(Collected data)
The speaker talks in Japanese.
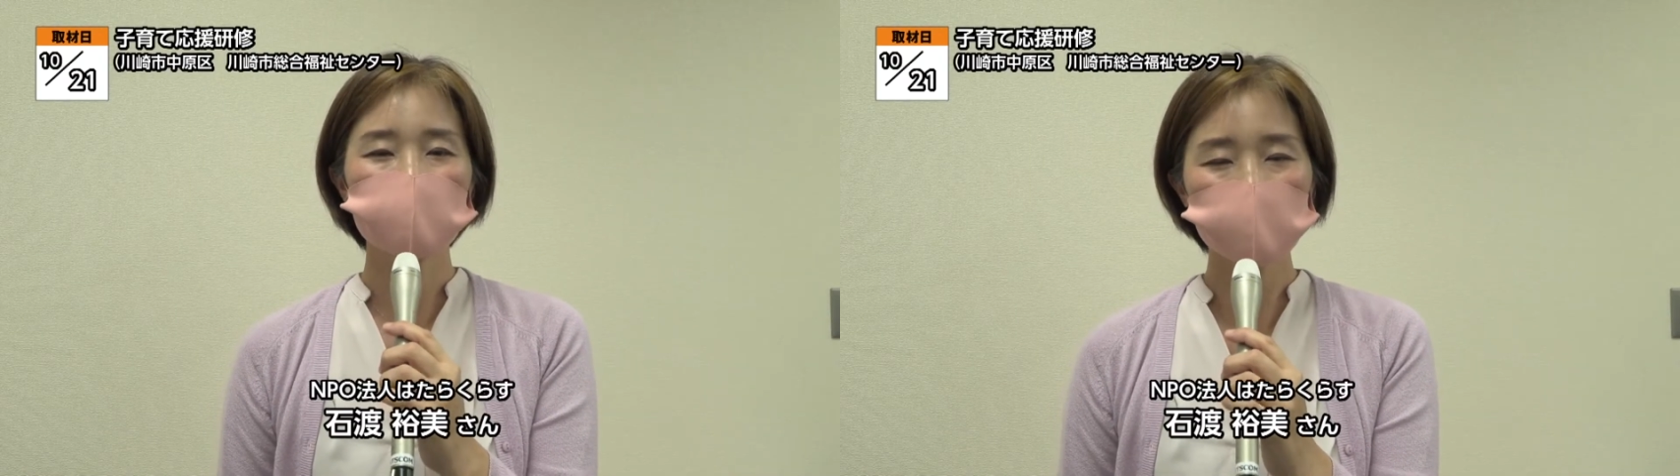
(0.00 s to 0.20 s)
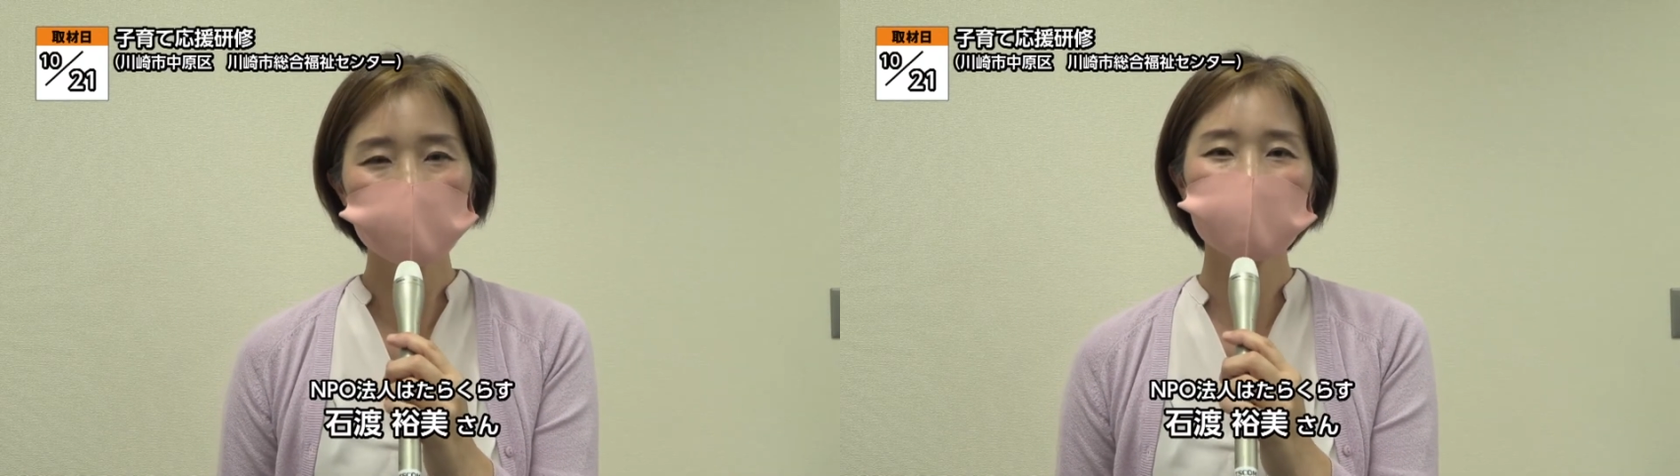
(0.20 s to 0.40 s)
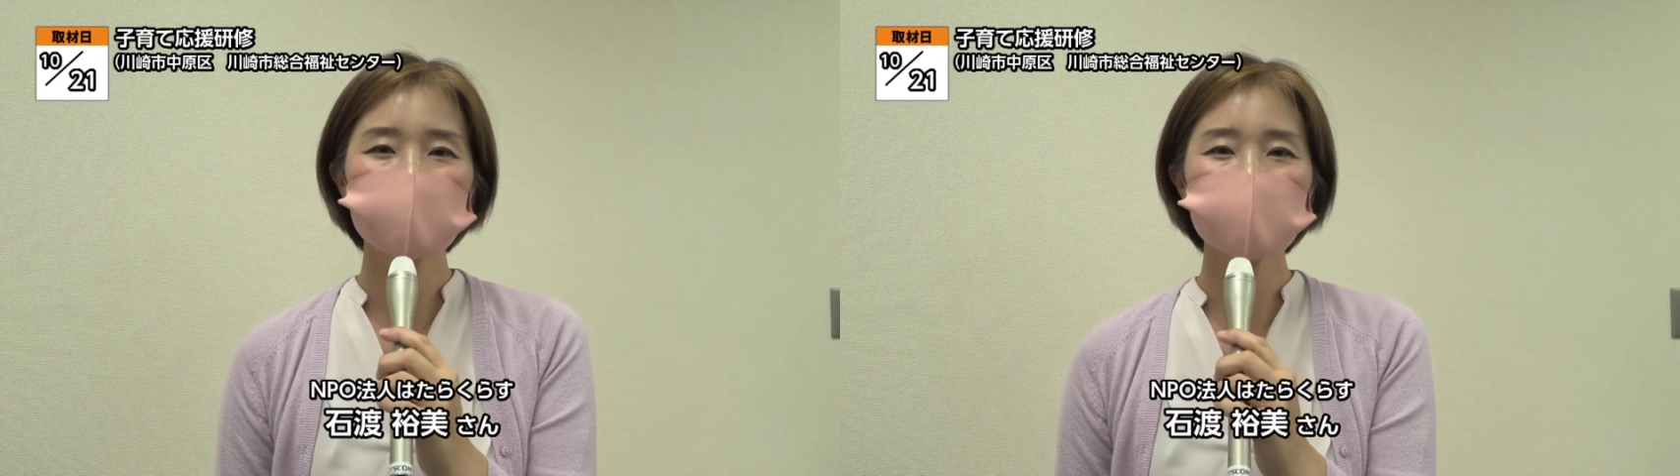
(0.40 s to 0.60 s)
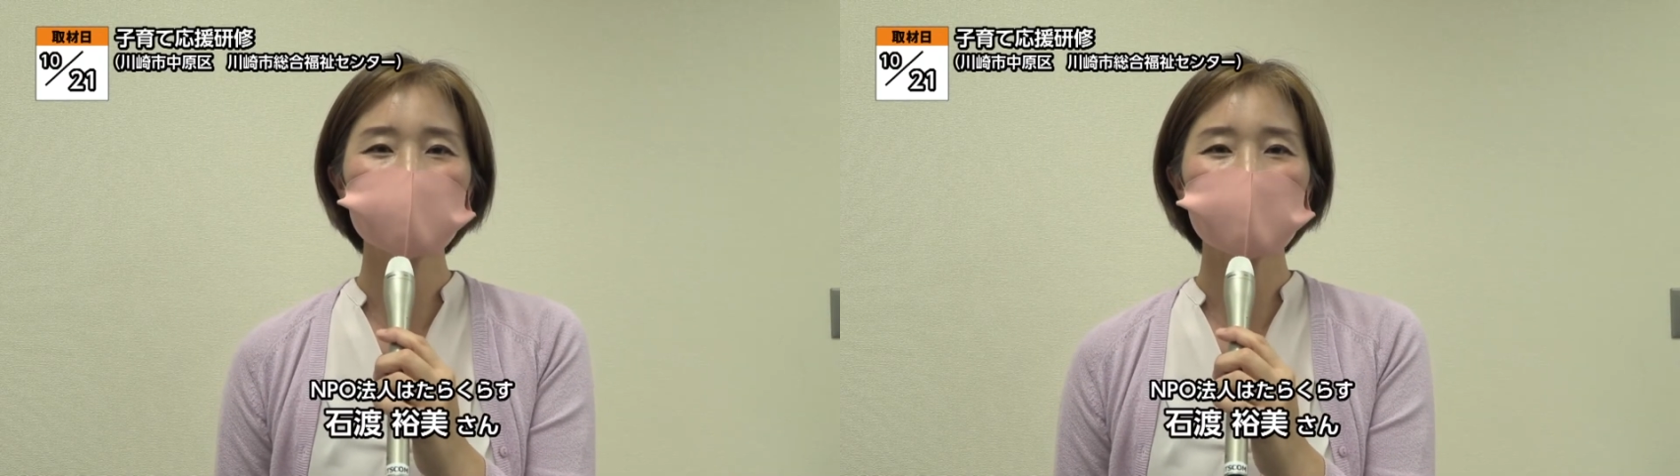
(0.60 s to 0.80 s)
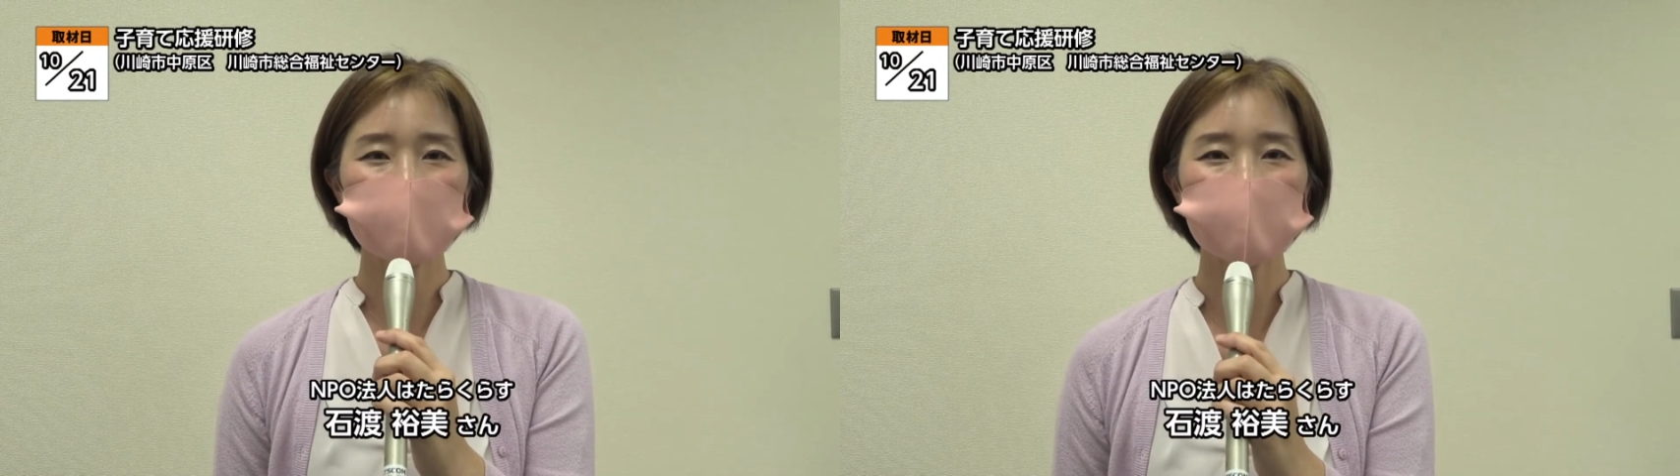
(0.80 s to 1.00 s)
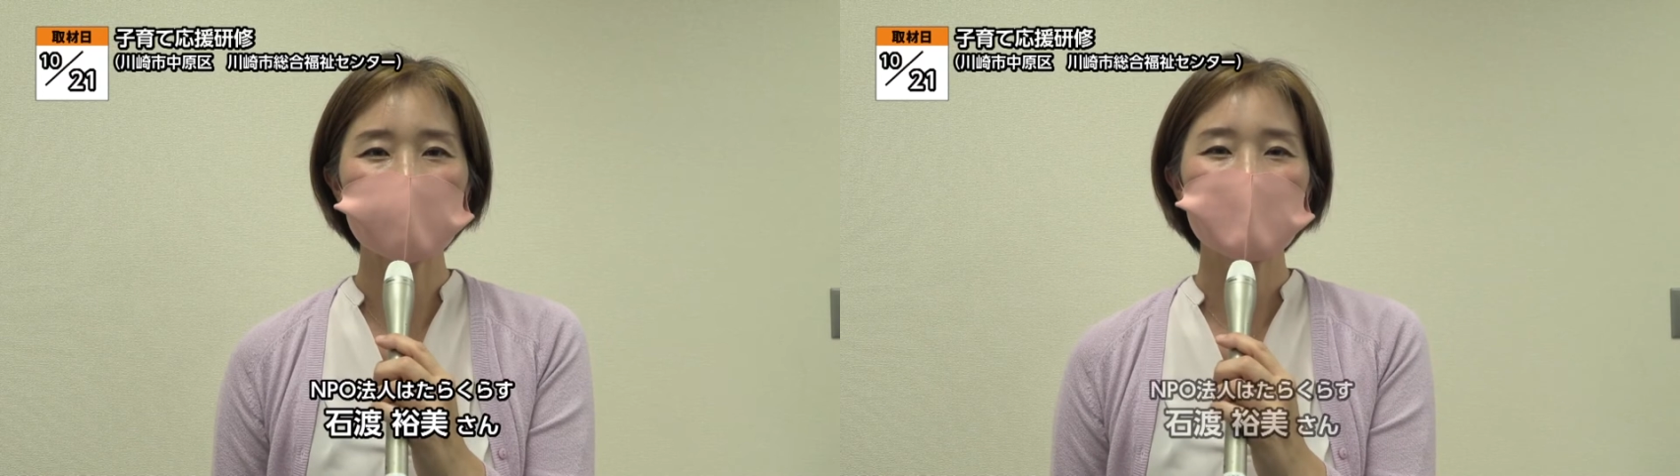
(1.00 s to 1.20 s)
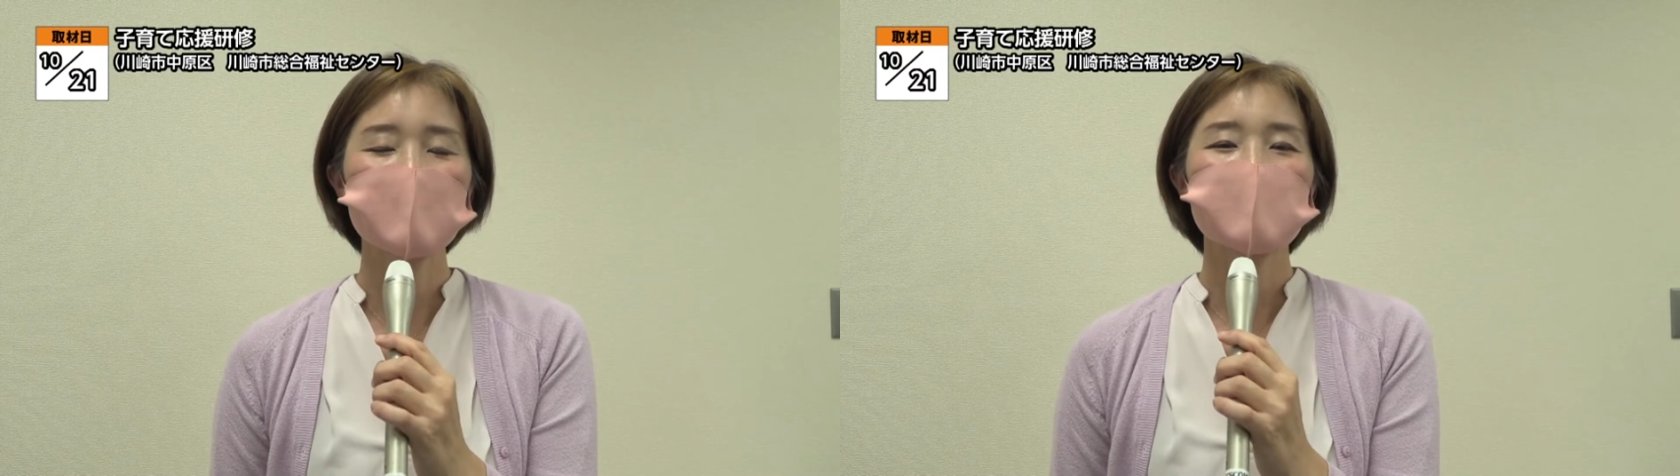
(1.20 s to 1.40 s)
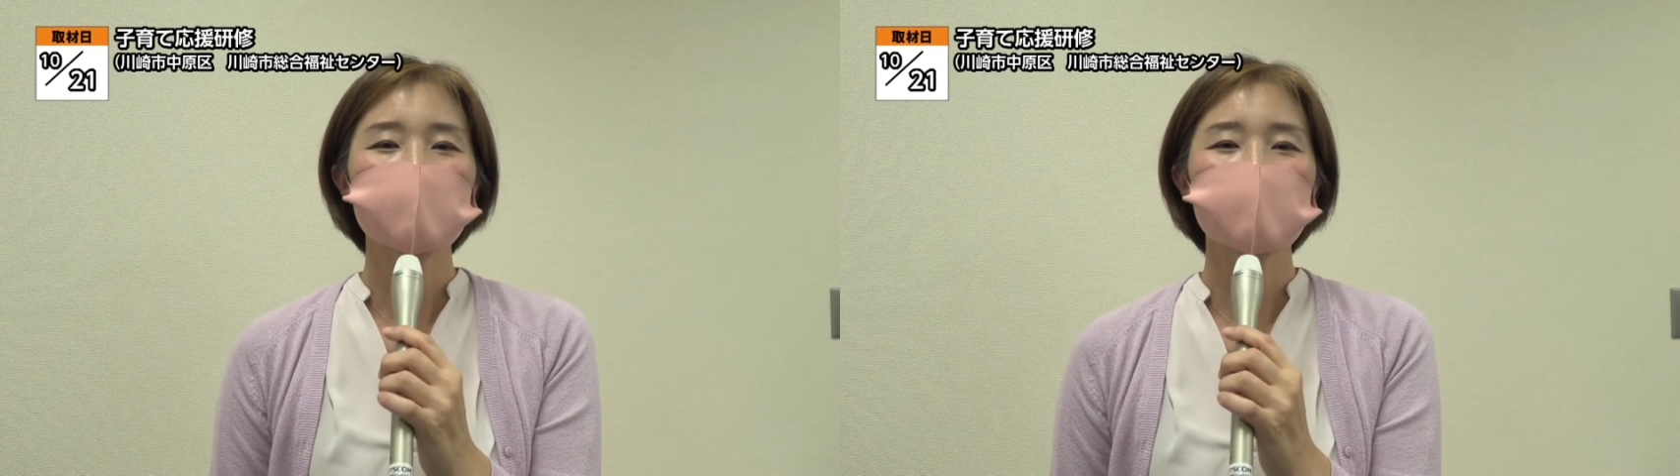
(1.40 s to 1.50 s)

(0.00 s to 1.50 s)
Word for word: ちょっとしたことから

---

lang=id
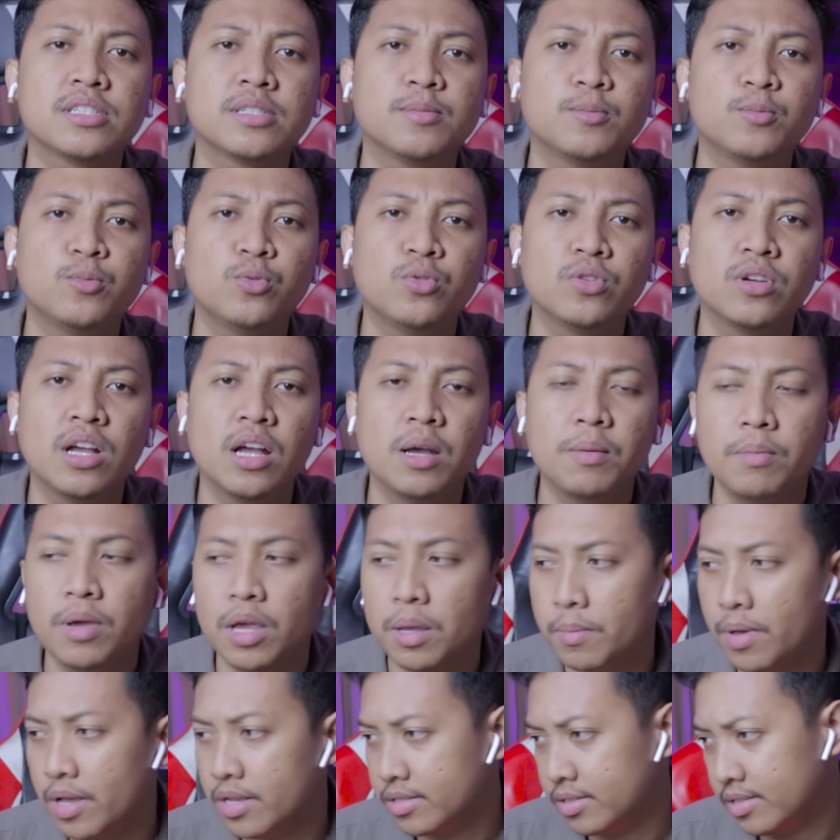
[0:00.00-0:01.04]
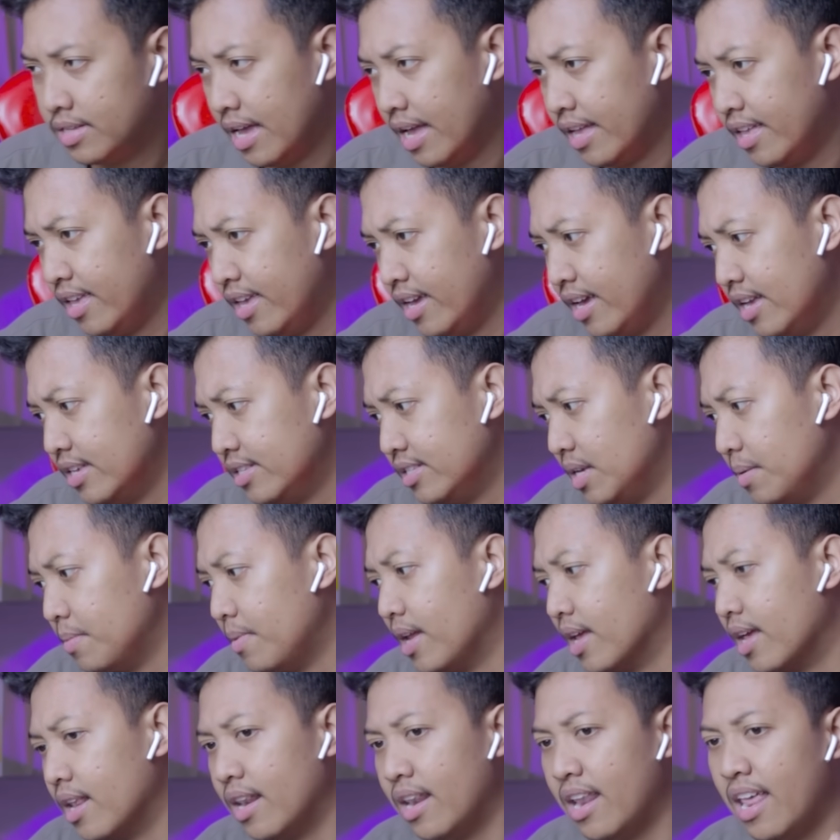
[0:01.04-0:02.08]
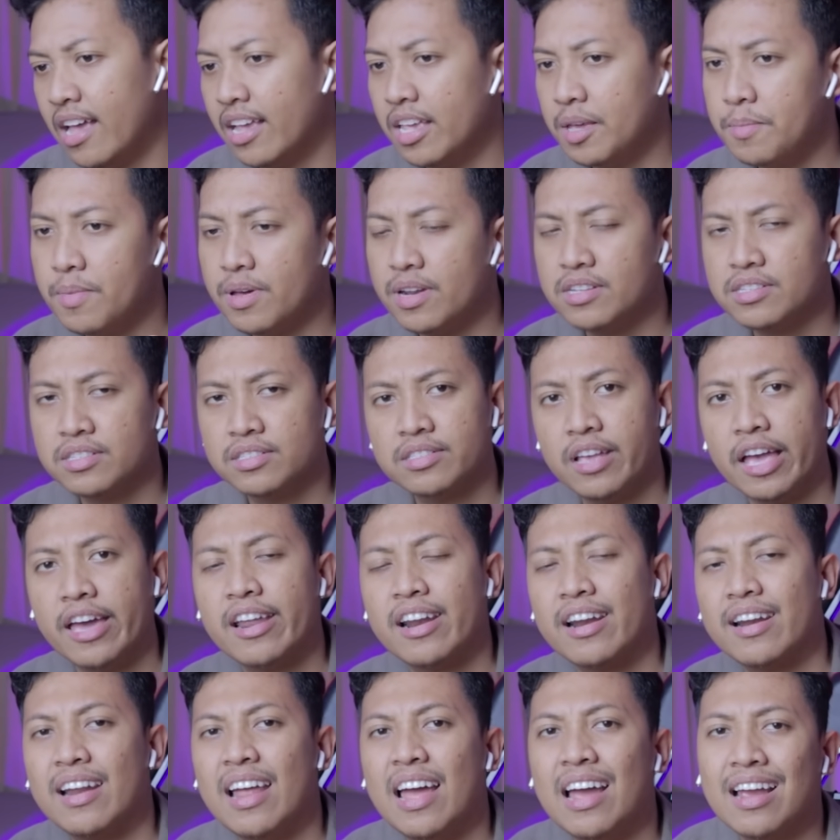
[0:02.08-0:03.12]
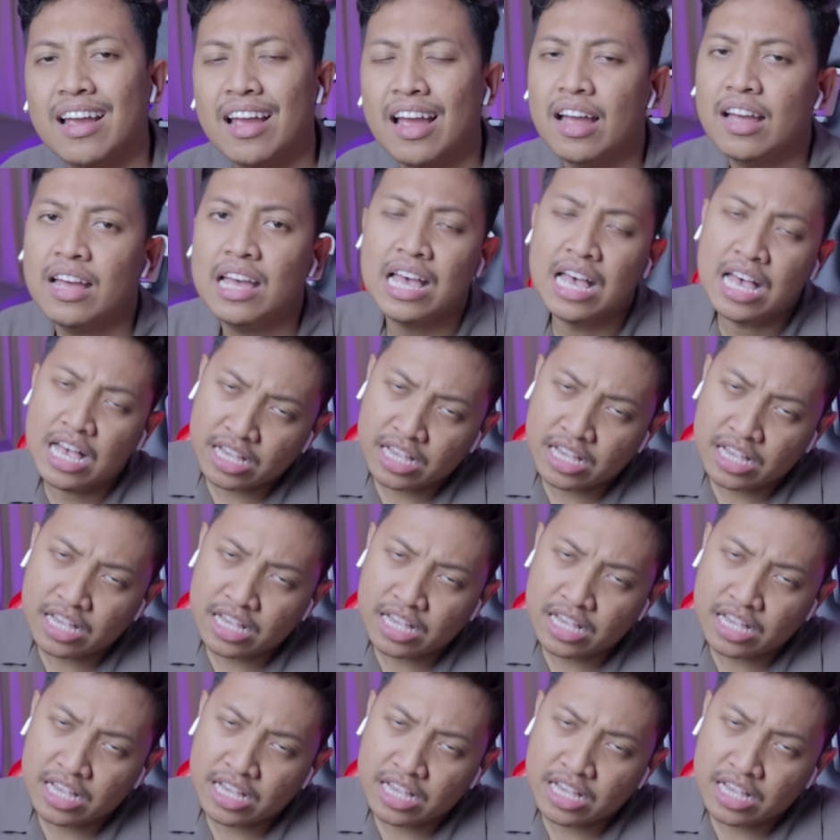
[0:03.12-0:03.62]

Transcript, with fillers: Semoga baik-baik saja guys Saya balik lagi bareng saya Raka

:: TASK TO COMPLETE ::
Line for line, output the entries above from the line with "(1.00 s to 1.20 s)" to the line with "Word for word: ちょっとしたことから", both included, and nothing more. Skip pictures.

:: RESULT ::
(1.00 s to 1.20 s)
(1.20 s to 1.40 s)
(1.40 s to 1.50 s)

(0.00 s to 1.50 s)
Word for word: ちょっとしたことから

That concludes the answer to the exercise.